**Directions for this task**
The answer must be an exact copy of the records below, with every picture left out.

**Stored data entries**
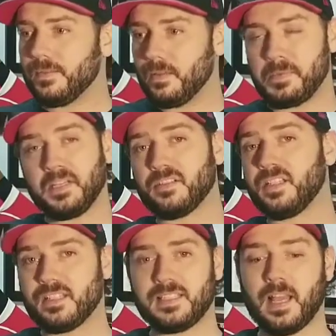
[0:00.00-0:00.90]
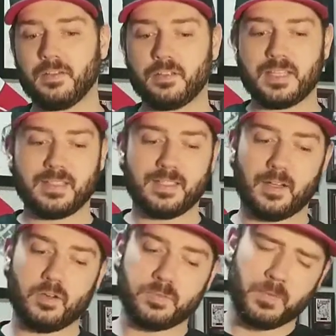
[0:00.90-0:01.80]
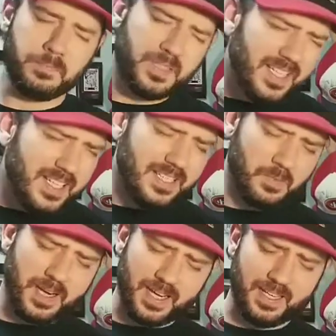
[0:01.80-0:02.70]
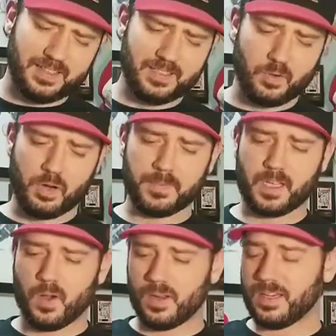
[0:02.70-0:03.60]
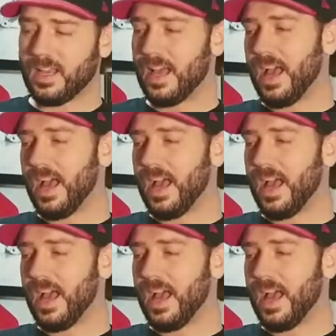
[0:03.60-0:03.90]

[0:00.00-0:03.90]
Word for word: It'll be interesting to see how their testing goes, but please, we got to get this tournament going.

**Solution to this task**
[0:00.00-0:00.90]
[0:00.90-0:01.80]
[0:01.80-0:02.70]
[0:02.70-0:03.60]
[0:03.60-0:03.90]

[0:00.00-0:03.90]
Word for word: It'll be interesting to see how their testing goes, but please, we got to get this tournament going.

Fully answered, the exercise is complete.